Start of Block

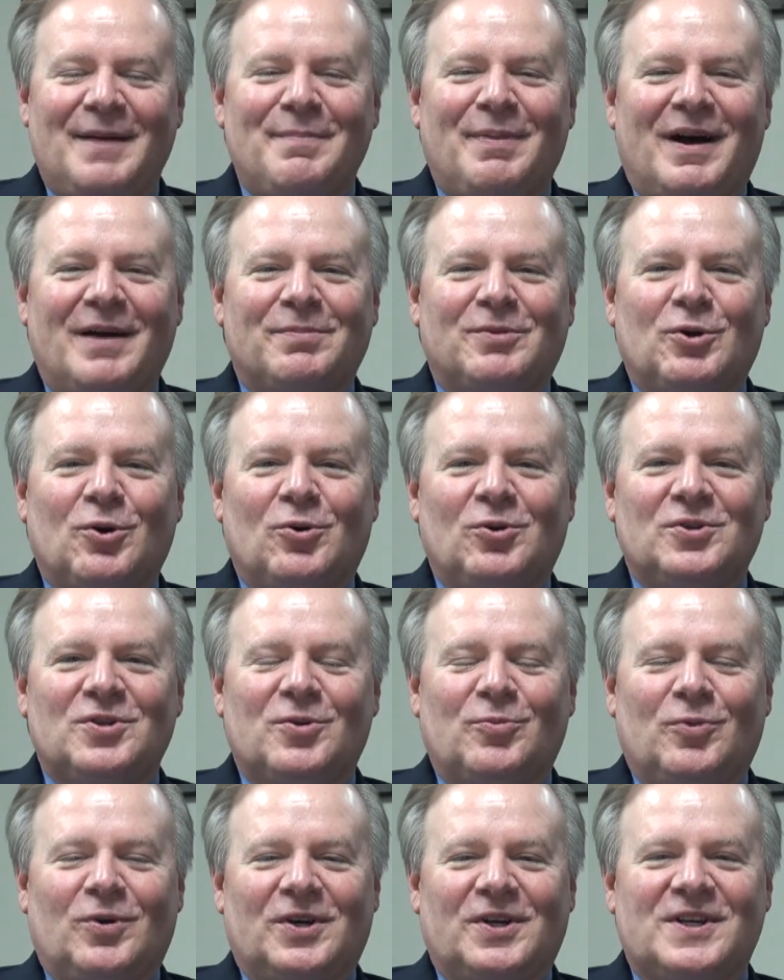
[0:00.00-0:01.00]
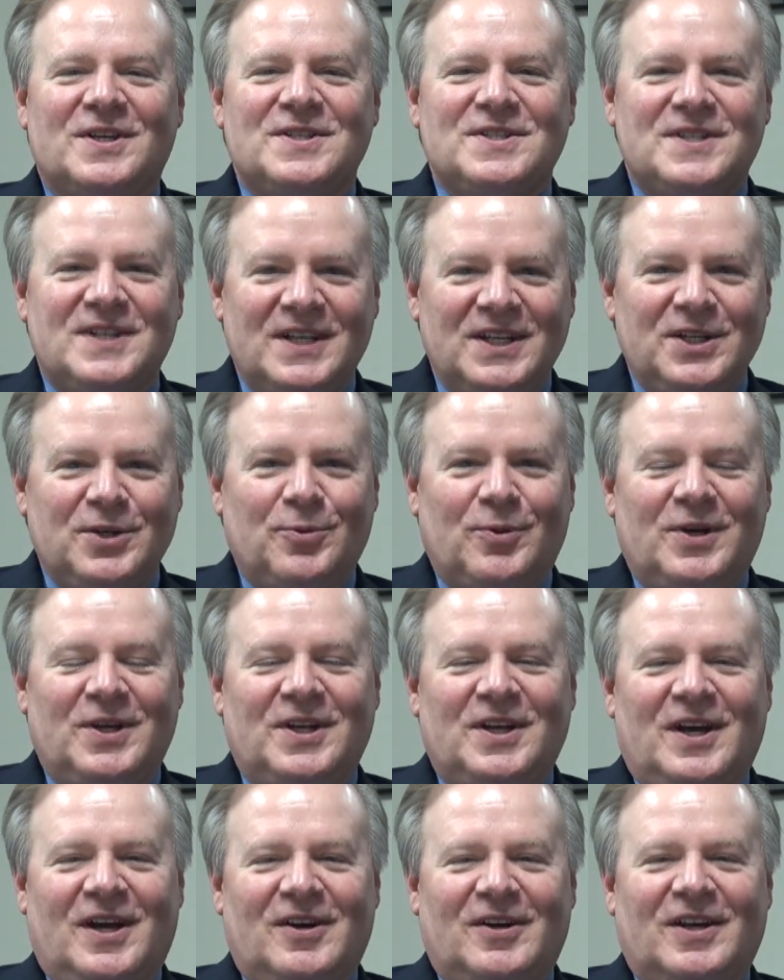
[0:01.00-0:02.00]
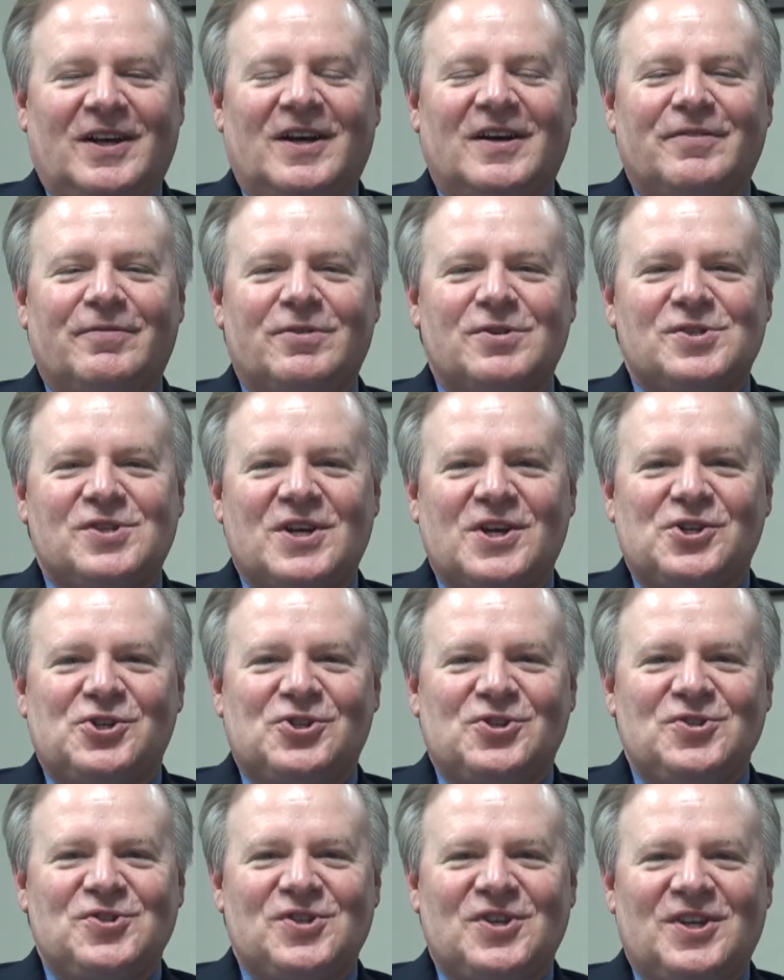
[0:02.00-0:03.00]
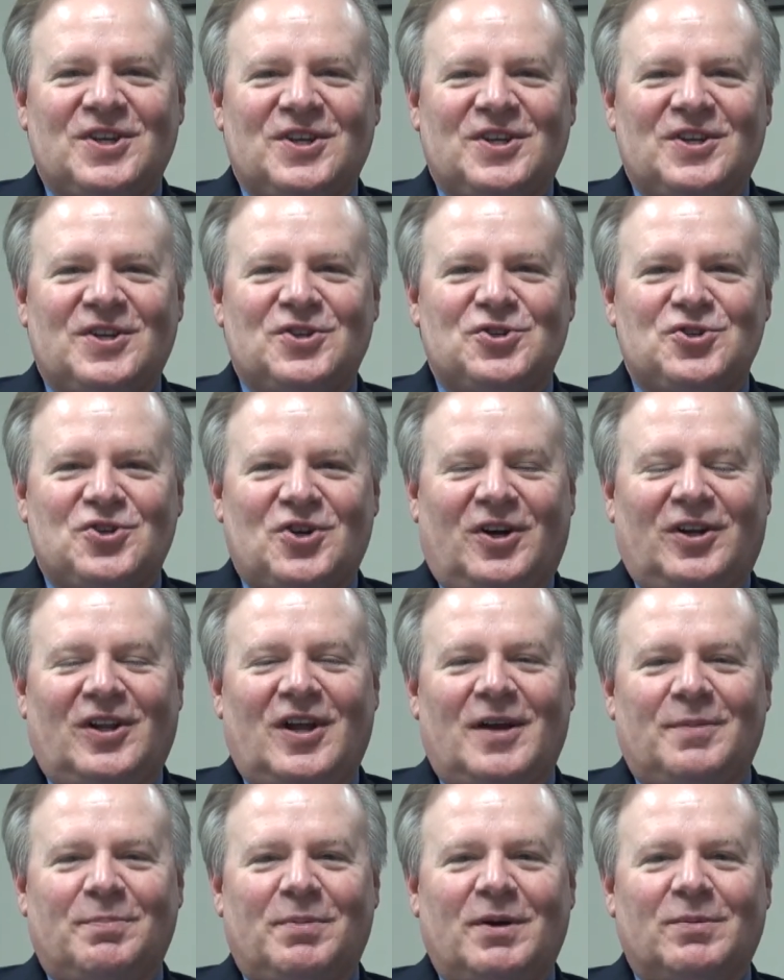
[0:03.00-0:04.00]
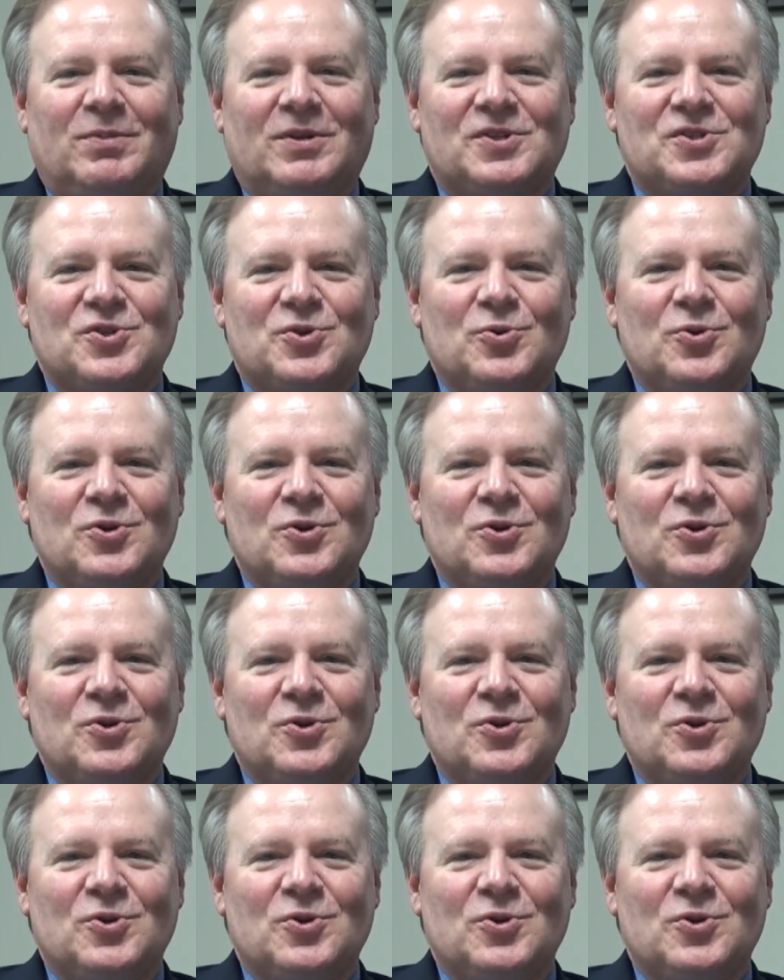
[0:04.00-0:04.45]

I'm Bob Colton. We're continuing our conversations in Charlotte Public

End of Block

Only an exact copy of the records, free of images, belongs in the answer.

[0:00.00-0:01.00]
[0:01.00-0:02.00]
[0:02.00-0:03.00]
[0:03.00-0:04.00]
[0:04.00-0:04.45]

I'm Bob Colton. We're continuing our conversations in Charlotte Public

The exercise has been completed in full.